### [RECORDS FOR THE EXERCISE]

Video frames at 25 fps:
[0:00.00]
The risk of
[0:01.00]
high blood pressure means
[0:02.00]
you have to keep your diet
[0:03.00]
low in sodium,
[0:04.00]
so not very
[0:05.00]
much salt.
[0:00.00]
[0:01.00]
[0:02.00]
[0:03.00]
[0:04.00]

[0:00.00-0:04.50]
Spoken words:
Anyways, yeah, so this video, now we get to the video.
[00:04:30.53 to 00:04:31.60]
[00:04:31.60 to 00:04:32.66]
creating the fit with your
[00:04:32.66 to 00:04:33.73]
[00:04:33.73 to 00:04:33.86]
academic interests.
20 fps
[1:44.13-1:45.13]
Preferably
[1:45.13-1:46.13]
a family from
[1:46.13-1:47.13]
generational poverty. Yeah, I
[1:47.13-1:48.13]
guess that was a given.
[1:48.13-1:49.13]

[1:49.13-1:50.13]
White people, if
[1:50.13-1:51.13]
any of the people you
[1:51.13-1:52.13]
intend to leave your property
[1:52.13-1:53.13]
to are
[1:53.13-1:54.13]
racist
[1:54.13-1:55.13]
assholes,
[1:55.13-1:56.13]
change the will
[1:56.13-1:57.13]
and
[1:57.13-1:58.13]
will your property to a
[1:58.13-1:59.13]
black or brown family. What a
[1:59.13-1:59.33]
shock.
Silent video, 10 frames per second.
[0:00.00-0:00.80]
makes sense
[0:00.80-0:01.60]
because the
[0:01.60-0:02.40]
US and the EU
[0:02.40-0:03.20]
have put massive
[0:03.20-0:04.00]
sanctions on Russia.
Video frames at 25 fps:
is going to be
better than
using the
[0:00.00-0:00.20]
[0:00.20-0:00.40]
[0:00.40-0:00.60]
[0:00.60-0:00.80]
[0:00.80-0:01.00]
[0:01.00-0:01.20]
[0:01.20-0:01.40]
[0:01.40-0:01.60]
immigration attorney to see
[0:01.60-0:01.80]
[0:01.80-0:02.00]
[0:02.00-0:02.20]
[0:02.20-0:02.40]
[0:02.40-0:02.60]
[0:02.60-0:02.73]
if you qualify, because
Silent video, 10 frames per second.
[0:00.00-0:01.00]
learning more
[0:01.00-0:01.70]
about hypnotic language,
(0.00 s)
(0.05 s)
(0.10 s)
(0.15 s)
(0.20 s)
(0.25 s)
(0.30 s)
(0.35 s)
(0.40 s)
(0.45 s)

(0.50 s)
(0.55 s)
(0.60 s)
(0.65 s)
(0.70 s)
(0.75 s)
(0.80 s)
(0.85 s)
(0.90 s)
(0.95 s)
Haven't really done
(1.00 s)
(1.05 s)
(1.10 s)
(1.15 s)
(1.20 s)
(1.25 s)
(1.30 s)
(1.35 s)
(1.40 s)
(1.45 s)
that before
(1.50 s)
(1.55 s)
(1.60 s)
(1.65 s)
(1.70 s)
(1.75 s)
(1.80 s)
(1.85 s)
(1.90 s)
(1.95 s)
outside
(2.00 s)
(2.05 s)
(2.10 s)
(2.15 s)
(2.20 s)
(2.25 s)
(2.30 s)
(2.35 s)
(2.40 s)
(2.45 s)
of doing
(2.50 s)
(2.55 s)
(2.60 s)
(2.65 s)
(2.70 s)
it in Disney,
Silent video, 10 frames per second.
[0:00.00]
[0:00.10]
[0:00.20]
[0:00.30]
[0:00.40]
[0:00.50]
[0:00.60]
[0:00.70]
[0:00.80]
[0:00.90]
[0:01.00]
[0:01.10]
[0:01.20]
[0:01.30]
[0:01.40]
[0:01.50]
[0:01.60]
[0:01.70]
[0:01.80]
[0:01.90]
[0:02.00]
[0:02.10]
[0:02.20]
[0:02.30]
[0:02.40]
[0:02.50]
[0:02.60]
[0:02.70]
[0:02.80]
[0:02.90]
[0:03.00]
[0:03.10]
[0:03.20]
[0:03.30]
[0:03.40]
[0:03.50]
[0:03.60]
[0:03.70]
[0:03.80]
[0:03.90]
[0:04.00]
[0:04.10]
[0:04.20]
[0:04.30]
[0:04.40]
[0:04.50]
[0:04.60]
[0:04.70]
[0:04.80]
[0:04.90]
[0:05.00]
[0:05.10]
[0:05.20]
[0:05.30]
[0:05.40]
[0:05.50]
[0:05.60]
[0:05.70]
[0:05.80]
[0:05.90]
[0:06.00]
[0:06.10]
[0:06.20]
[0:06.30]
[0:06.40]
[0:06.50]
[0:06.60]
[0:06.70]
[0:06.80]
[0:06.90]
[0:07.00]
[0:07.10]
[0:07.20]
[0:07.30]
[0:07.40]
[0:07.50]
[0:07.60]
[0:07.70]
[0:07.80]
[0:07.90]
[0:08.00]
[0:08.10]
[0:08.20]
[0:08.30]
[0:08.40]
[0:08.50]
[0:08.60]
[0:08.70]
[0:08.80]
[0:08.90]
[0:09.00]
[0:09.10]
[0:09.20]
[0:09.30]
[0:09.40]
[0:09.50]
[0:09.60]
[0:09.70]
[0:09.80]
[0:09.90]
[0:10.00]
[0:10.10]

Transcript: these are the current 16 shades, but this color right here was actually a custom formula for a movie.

### [WHAT IS NEEDED]
The records above should be repeated word for word.

### [RESPONSE TO THIS TASK]
Video frames at 25 fps:
[0:00.00]
The risk of
[0:01.00]
high blood pressure means
[0:02.00]
you have to keep your diet
[0:03.00]
low in sodium,
[0:04.00]
so not very
[0:05.00]
much salt.
[0:00.00]
[0:01.00]
[0:02.00]
[0:03.00]
[0:04.00]

[0:00.00-0:04.50]
Spoken words:
Anyways, yeah, so this video, now we get to the video.
[00:04:30.53 to 00:04:31.60]
[00:04:31.60 to 00:04:32.66]
creating the fit with your
[00:04:32.66 to 00:04:33.73]
[00:04:33.73 to 00:04:33.86]
academic interests.
20 fps
[1:44.13-1:45.13]
Preferably
[1:45.13-1:46.13]
a family from
[1:46.13-1:47.13]
generational poverty. Yeah, I
[1:47.13-1:48.13]
guess that was a given.
[1:48.13-1:49.13]

[1:49.13-1:50.13]
White people, if
[1:50.13-1:51.13]
any of the people you
[1:51.13-1:52.13]
intend to leave your property
[1:52.13-1:53.13]
to are
[1:53.13-1:54.13]
racist
[1:54.13-1:55.13]
assholes,
[1:55.13-1:56.13]
change the will
[1:56.13-1:57.13]
and
[1:57.13-1:58.13]
will your property to a
[1:58.13-1:59.13]
black or brown family. What a
[1:59.13-1:59.33]
shock.
Silent video, 10 frames per second.
[0:00.00-0:00.80]
makes sense
[0:00.80-0:01.60]
because the
[0:01.60-0:02.40]
US and the EU
[0:02.40-0:03.20]
have put massive
[0:03.20-0:04.00]
sanctions on Russia.
Video frames at 25 fps:
is going to be
better than
using the
[0:00.00-0:00.20]
[0:00.20-0:00.40]
[0:00.40-0:00.60]
[0:00.60-0:00.80]
[0:00.80-0:01.00]
[0:01.00-0:01.20]
[0:01.20-0:01.40]
[0:01.40-0:01.60]
immigration attorney to see
[0:01.60-0:01.80]
[0:01.80-0:02.00]
[0:02.00-0:02.20]
[0:02.20-0:02.40]
[0:02.40-0:02.60]
[0:02.60-0:02.73]
if you qualify, because
Silent video, 10 frames per second.
[0:00.00-0:01.00]
learning more
[0:01.00-0:01.70]
about hypnotic language,
(0.00 s)
(0.05 s)
(0.10 s)
(0.15 s)
(0.20 s)
(0.25 s)
(0.30 s)
(0.35 s)
(0.40 s)
(0.45 s)

(0.50 s)
(0.55 s)
(0.60 s)
(0.65 s)
(0.70 s)
(0.75 s)
(0.80 s)
(0.85 s)
(0.90 s)
(0.95 s)
Haven't really done
(1.00 s)
(1.05 s)
(1.10 s)
(1.15 s)
(1.20 s)
(1.25 s)
(1.30 s)
(1.35 s)
(1.40 s)
(1.45 s)
that before
(1.50 s)
(1.55 s)
(1.60 s)
(1.65 s)
(1.70 s)
(1.75 s)
(1.80 s)
(1.85 s)
(1.90 s)
(1.95 s)
outside
(2.00 s)
(2.05 s)
(2.10 s)
(2.15 s)
(2.20 s)
(2.25 s)
(2.30 s)
(2.35 s)
(2.40 s)
(2.45 s)
of doing
(2.50 s)
(2.55 s)
(2.60 s)
(2.65 s)
(2.70 s)
it in Disney,
Silent video, 10 frames per second.
[0:00.00]
[0:00.10]
[0:00.20]
[0:00.30]
[0:00.40]
[0:00.50]
[0:00.60]
[0:00.70]
[0:00.80]
[0:00.90]
[0:01.00]
[0:01.10]
[0:01.20]
[0:01.30]
[0:01.40]
[0:01.50]
[0:01.60]
[0:01.70]
[0:01.80]
[0:01.90]
[0:02.00]
[0:02.10]
[0:02.20]
[0:02.30]
[0:02.40]
[0:02.50]
[0:02.60]
[0:02.70]
[0:02.80]
[0:02.90]
[0:03.00]
[0:03.10]
[0:03.20]
[0:03.30]
[0:03.40]
[0:03.50]
[0:03.60]
[0:03.70]
[0:03.80]
[0:03.90]
[0:04.00]
[0:04.10]
[0:04.20]
[0:04.30]
[0:04.40]
[0:04.50]
[0:04.60]
[0:04.70]
[0:04.80]
[0:04.90]
[0:05.00]
[0:05.10]
[0:05.20]
[0:05.30]
[0:05.40]
[0:05.50]
[0:05.60]
[0:05.70]
[0:05.80]
[0:05.90]
[0:06.00]
[0:06.10]
[0:06.20]
[0:06.30]
[0:06.40]
[0:06.50]
[0:06.60]
[0:06.70]
[0:06.80]
[0:06.90]
[0:07.00]
[0:07.10]
[0:07.20]
[0:07.30]
[0:07.40]
[0:07.50]
[0:07.60]
[0:07.70]
[0:07.80]
[0:07.90]
[0:08.00]
[0:08.10]
[0:08.20]
[0:08.30]
[0:08.40]
[0:08.50]
[0:08.60]
[0:08.70]
[0:08.80]
[0:08.90]
[0:09.00]
[0:09.10]
[0:09.20]
[0:09.30]
[0:09.40]
[0:09.50]
[0:09.60]
[0:09.70]
[0:09.80]
[0:09.90]
[0:10.00]
[0:10.10]

Transcript: these are the current 16 shades, but this color right here was actually a custom formula for a movie.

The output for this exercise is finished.